4. Jason Scott Smith, Building New Deal Liberalism, The Political Economy of Public Works, 1933-1956.  A very good book arguing the case for New Deal public works projects, primarily on grounds of growth (not stimulus).  I also enjoyed Robert D. Leighninger's Long-Range Public Investment: The Forgotten Legacy of the New Deal.

5. Keith Thomas, The Ends of Life: Roads to Fulfillment in Early Modern England.  His Religion and the Decline of Magic is one of my favorite history books ever (he tells us that, in equilibrium, a certain number of people should pretend to be witches, to get what they want).  The new one is impeccably researched and written, but I don't see so much original material there.  I can honestly call it a good book but for me it was a disappointment.

Tom Foster on the Kindle

Tom, a loyal MR reader, writes to me:

I've been following your Kindle posts for a while now and something that struck me is the signalling effects of reading a book versus a reading using a Kindle – yes I read Robin Hanson's blog too!

Reading with a Kindle, the signal is relatively constant and, at the moment, is something like "I'm an early technology adopter and I like to read". As the Kindle gets more commonplace the efficacy of this signal will, I think, diminish. Compare this with the signalling effects of reading a traditional book, where you signal to people not only that you like to read, but crucially what you are reading. 

 
I wonder if Kindle advocates are underestimating how important it is for people to show those around them not just that they like to read, but also what they like to read? 

What Steven Johnson likes about the Kindle

He wrote a list of pluses and minuses, but this one stuck out at me:

When he was on John Stewart, Jeff Bezos mentioned that the Kindle was
great for one-handed reading, which got a salacious chuckle from the
audience (and Stewart), but I think it's best for no-handed
reading: i.e., when you're reading while eating a meal, one of life's
great pleasures. It's almost impossible to read a paperback while
eating, and you really have to snap the spine of a hardcover to get it
to lie flat, but the Kindle just sits there on the table helpfully
while you cut up your teriyaki.

The final referee report

Pirates and economics may not be sexy subjects for a book, but
economists tend to see things and do things a bit differently. So it
made sense for Peter Leeson, an economist at George Mason University,
to propose to his girlfriend in the preface of his forthcoming book, The Invisible Hook: The Hidden Economics of Pirates. He presented the finished book (and a ring) to her on Friday–and she said yes. 

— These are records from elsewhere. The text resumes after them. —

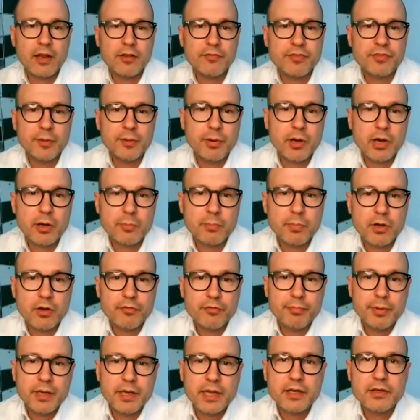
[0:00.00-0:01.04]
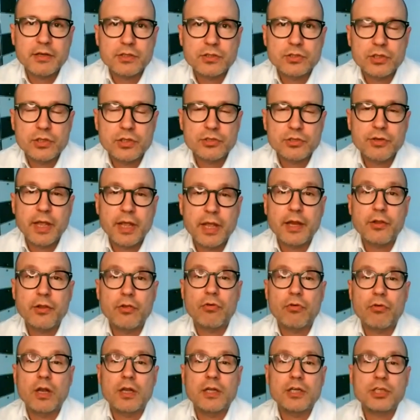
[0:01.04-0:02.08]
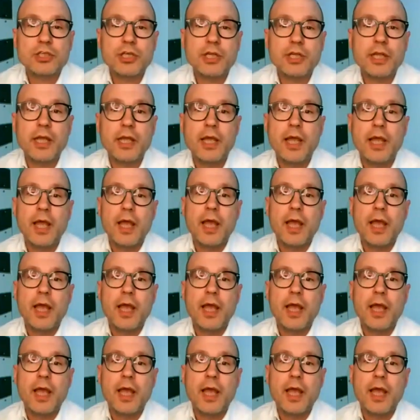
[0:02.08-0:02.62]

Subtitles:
of Department of Pediatric Surgery and Urology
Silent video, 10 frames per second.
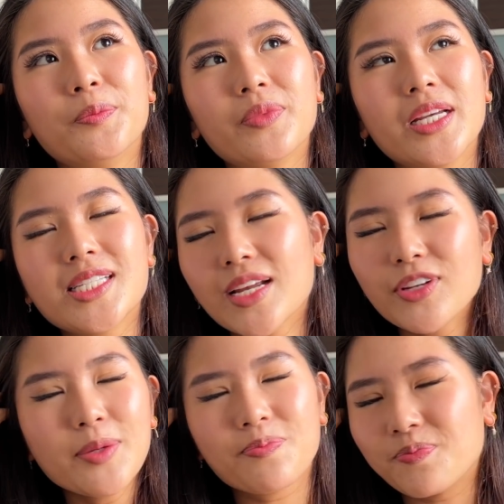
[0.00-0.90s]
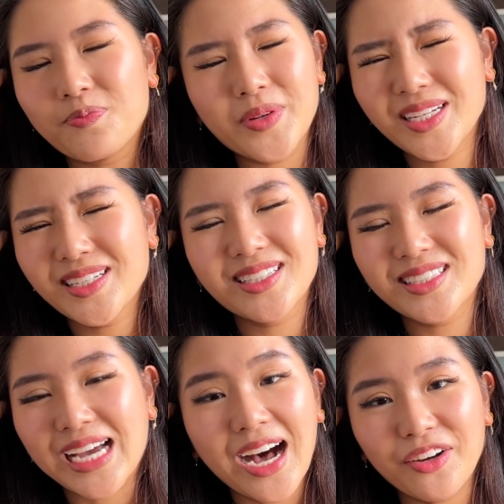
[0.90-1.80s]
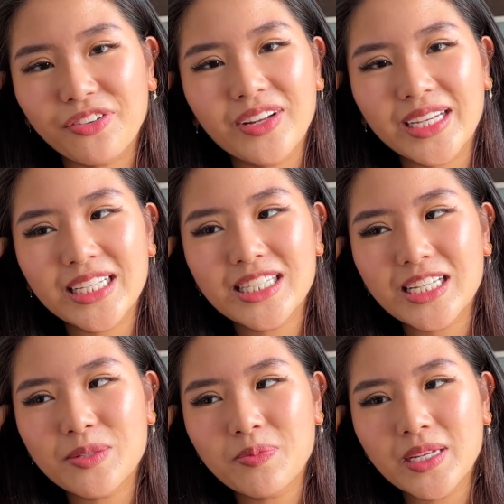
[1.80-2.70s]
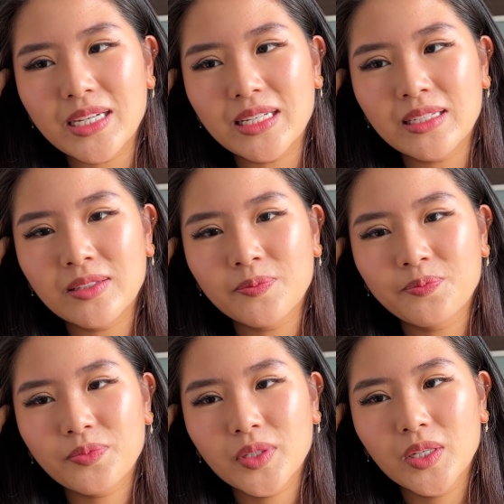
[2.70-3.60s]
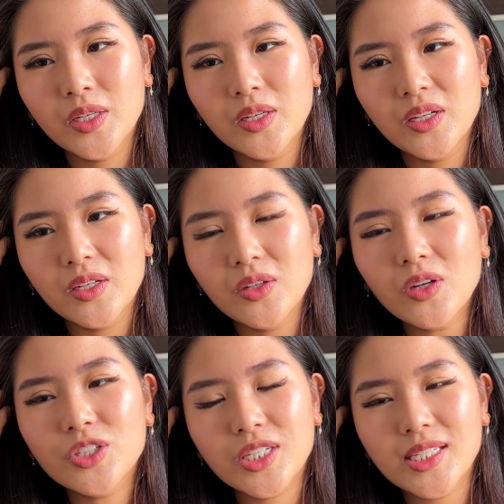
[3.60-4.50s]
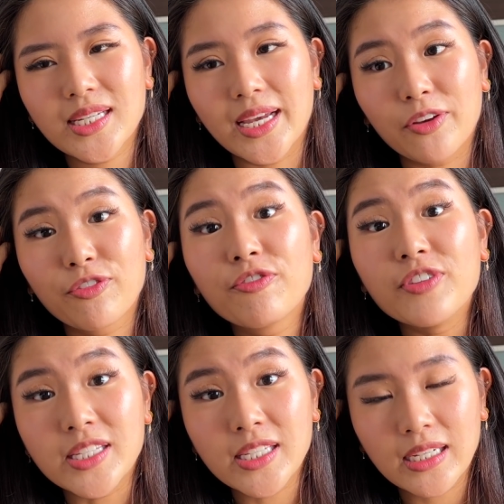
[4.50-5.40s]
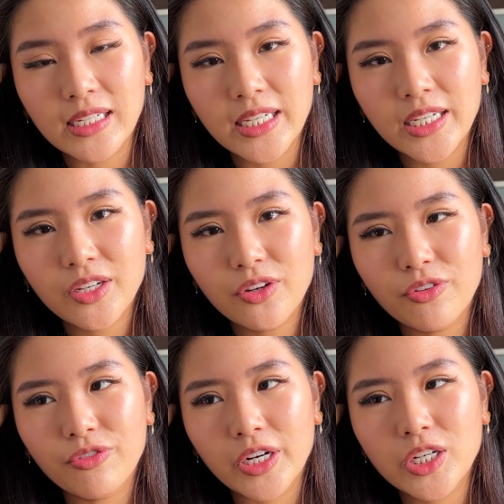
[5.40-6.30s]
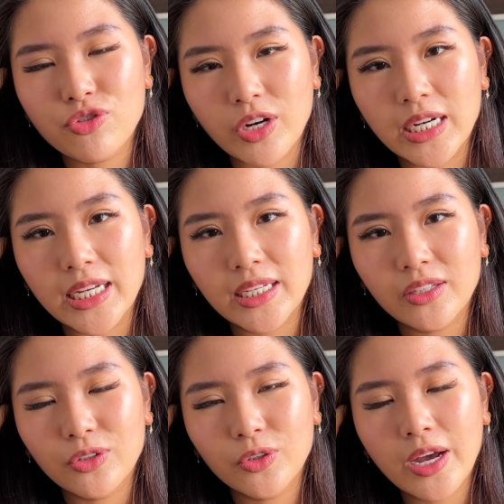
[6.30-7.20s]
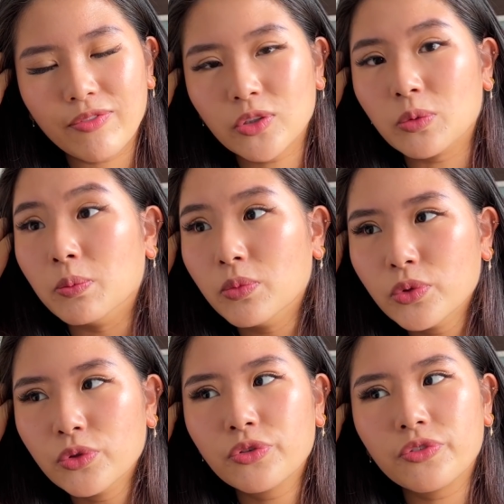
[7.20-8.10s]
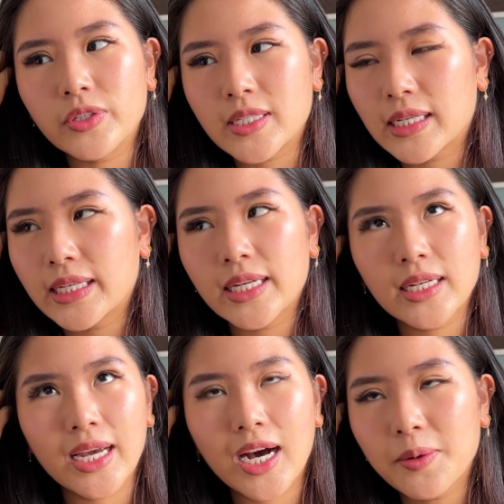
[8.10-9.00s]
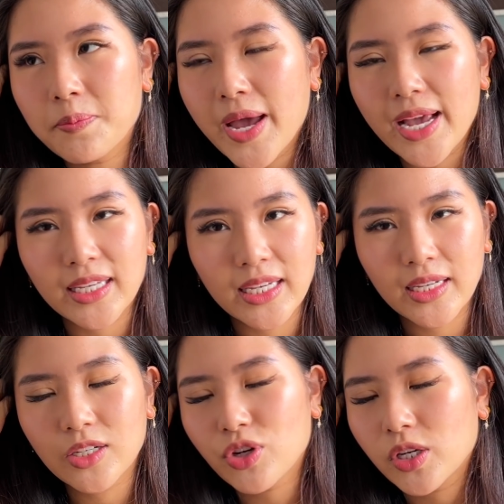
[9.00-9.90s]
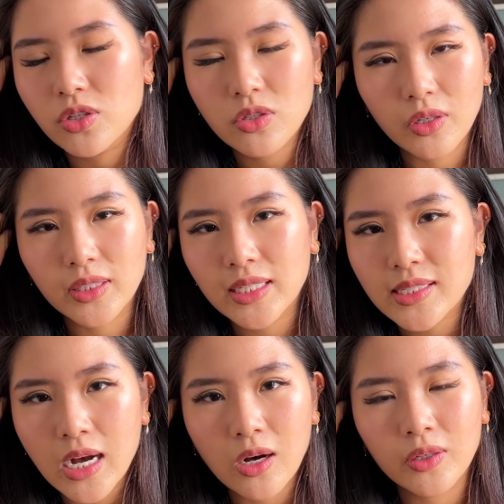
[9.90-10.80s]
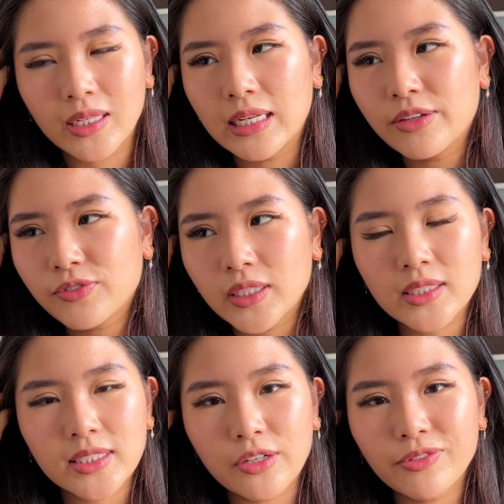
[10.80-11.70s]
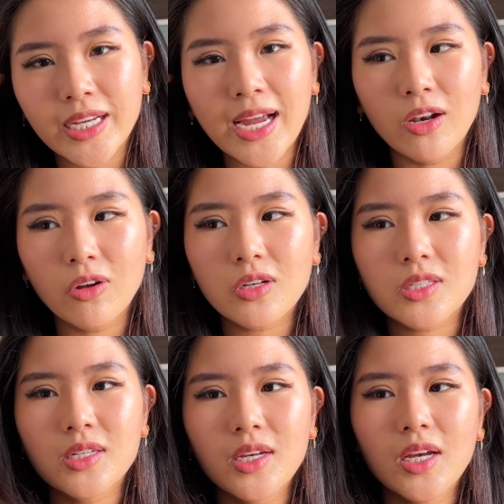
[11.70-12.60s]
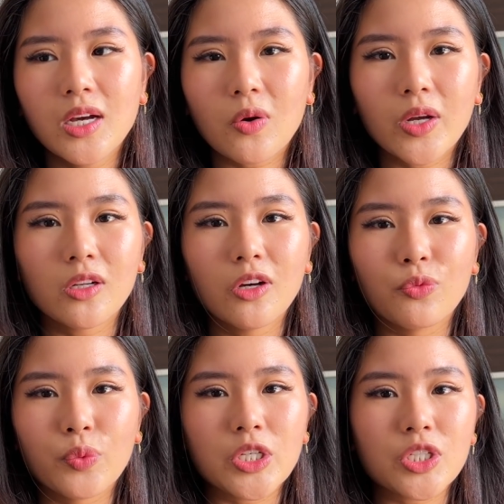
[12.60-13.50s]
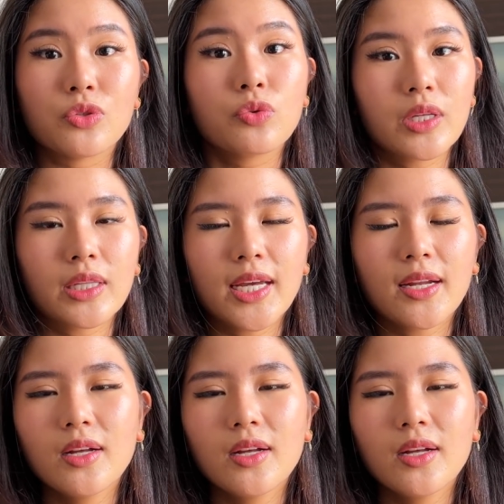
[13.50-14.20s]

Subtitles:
it's definitely been tough. Like it's been not just like physically very draining, you know, having to move physically and like unpacking and trying to sort things out and lifting stuff. Like I lost quite a lot of weight just doing that,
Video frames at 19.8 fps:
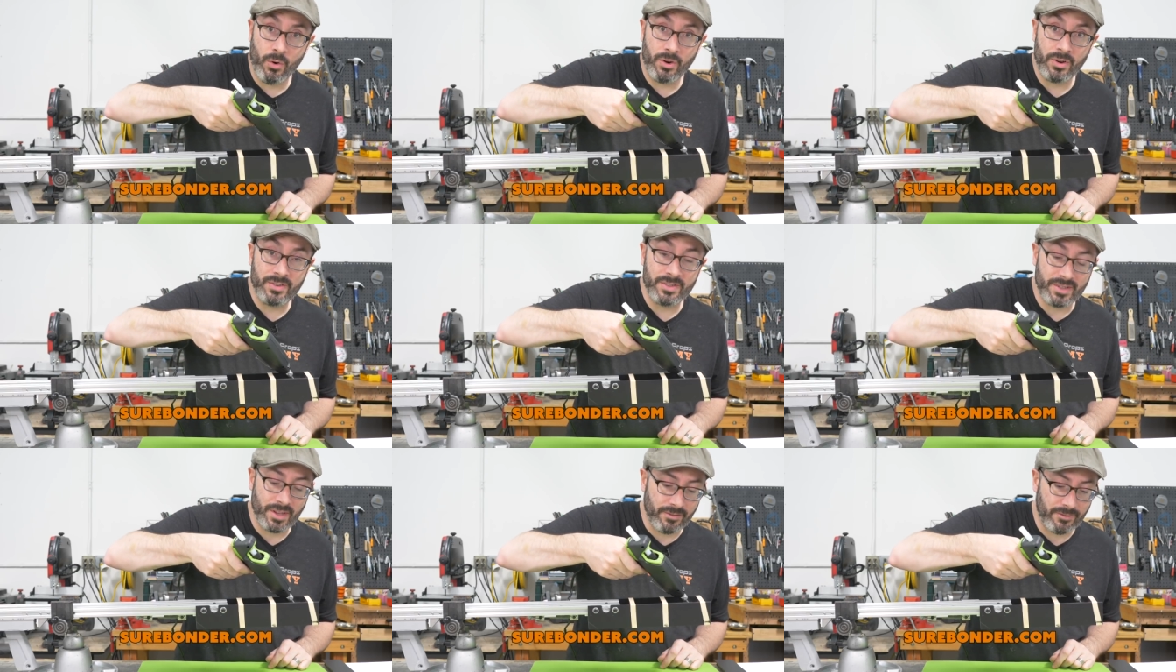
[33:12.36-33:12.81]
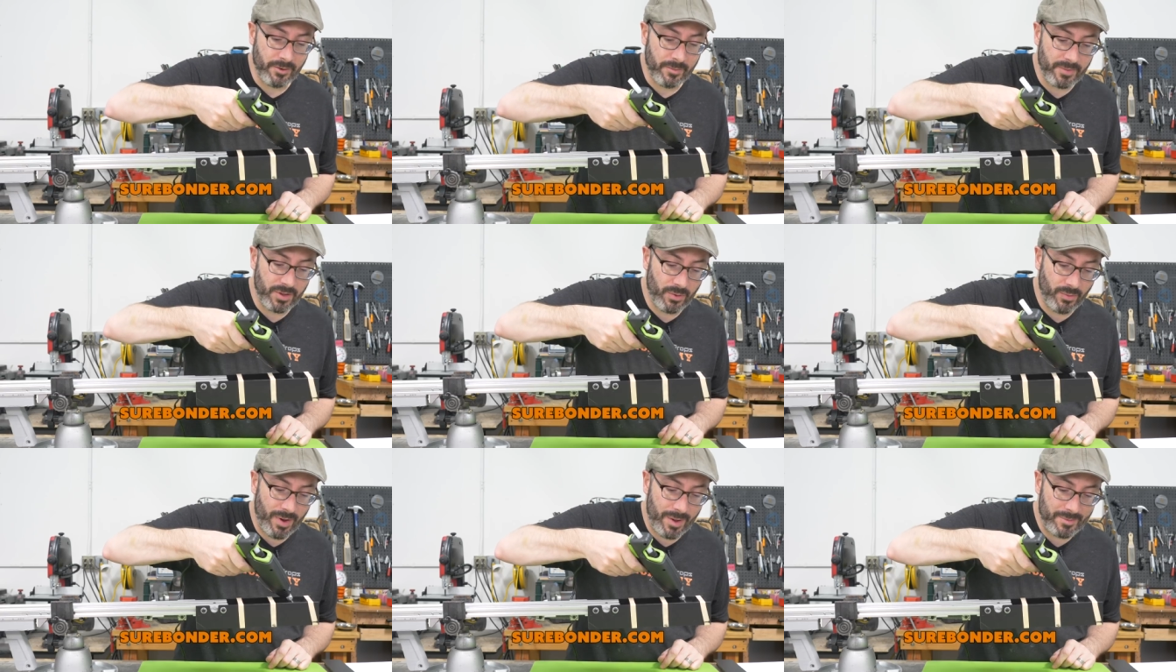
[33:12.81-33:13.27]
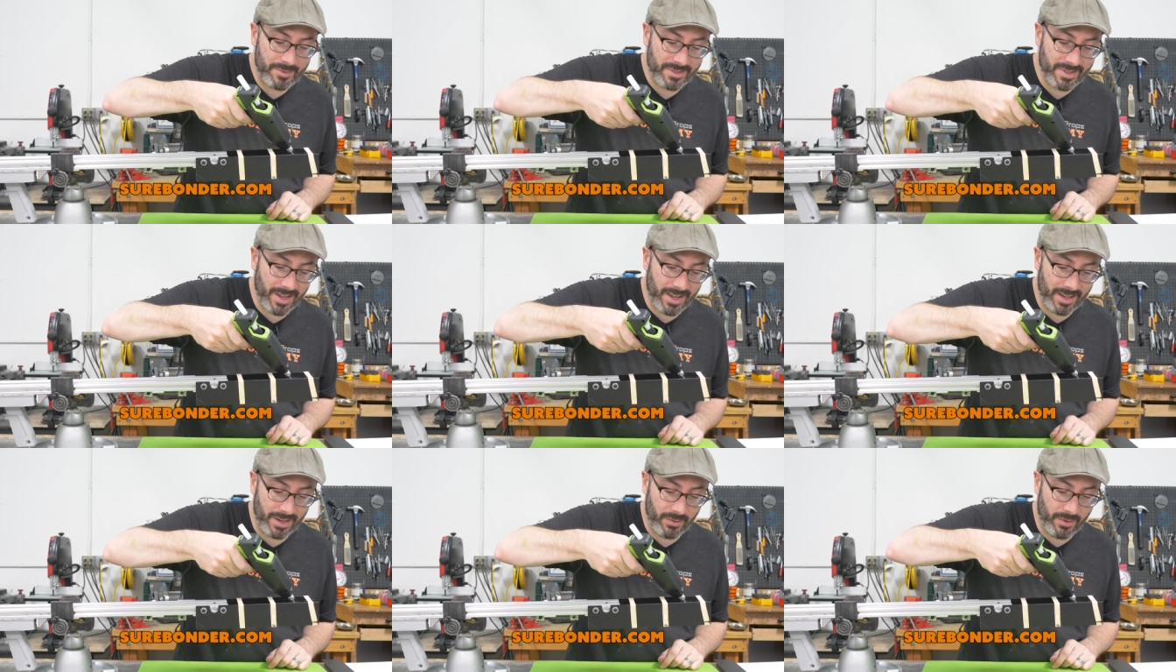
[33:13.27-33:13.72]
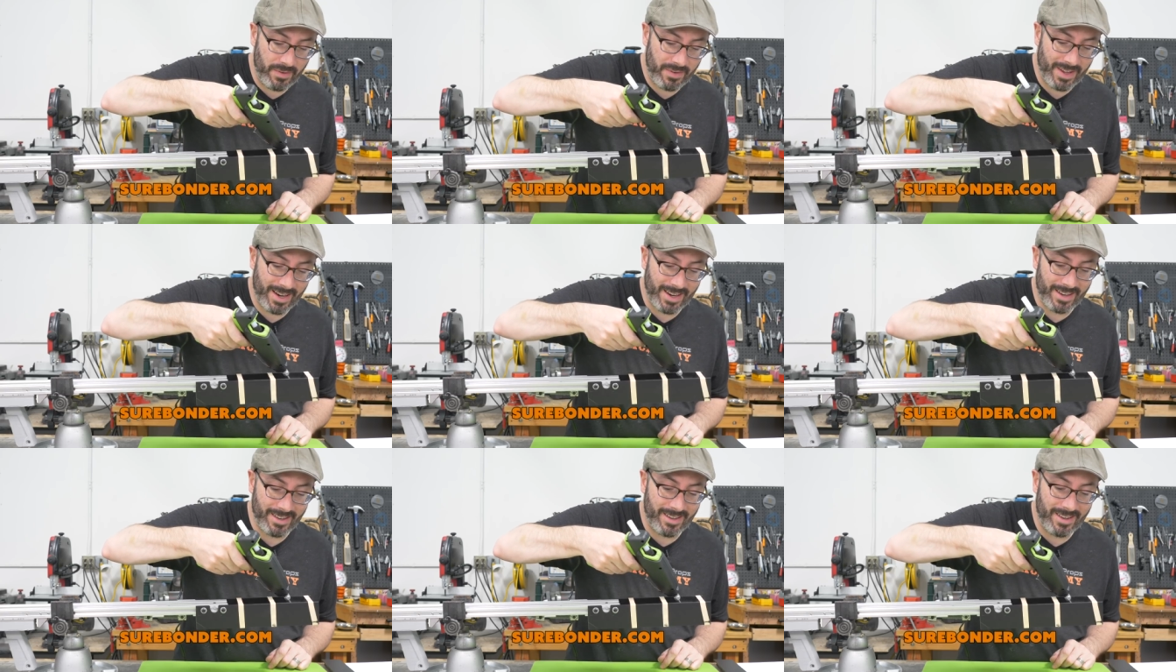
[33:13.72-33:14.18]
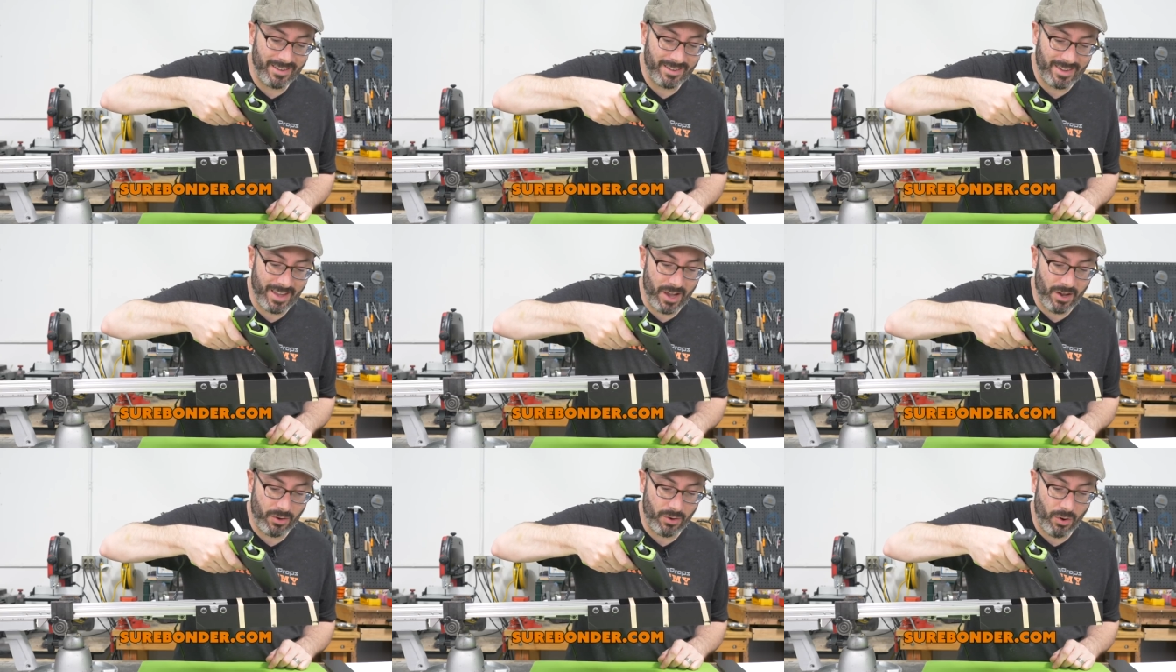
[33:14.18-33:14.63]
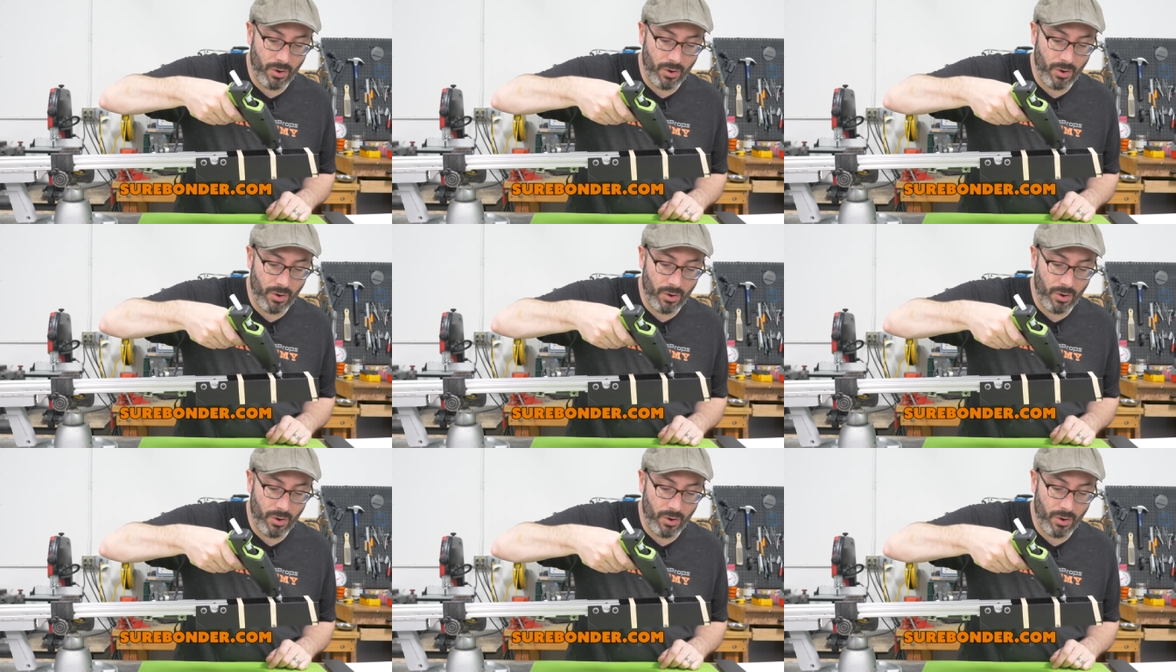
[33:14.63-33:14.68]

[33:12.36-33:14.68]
order stuff from their website, we've got a discount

Leeson’s publisher, Princeton University Press, made arrangements
for the author to receive the first copy of the book’s printing.
Everyone at the press kept the proposal a secret and even went to the
trouble of extracting that section of the book–which read, “Ania, I
love you; will you marry me?”–from the advance galleys that were mailed
out to the press.

“The book, of course, very much reflects my personality, thinking
and passions,” said Leeson. “But it also reflects many of the things I
love about Ania, such has her incredible brain, her creativity, and her
phenomenal support of everything I do, all which I relied on to write
the book, and all of which, consequently, became critical ingredients
to its progress.” Princeton will publish The Invisible Hook in June.

Here is the link.

Do men and women read books differently?

One new study says yes:

A study of reading habits showed almost half of women are 'page
turners' who finish a book soon after starting it compared to only 26
per cent of men.

The survey 2,000 adults also found those who
take a long time to read books and only managed one or two a year were
twice as likely to be male than female.

Men are also more likely to have shelves full of books that have never been opened.

The
only similarities between the sexes came among those who have two books
on the bedside table at once and who start one book on the middle of
reading another, switching easily. Twelve per cent of women were in
this category – exactly the same number as men.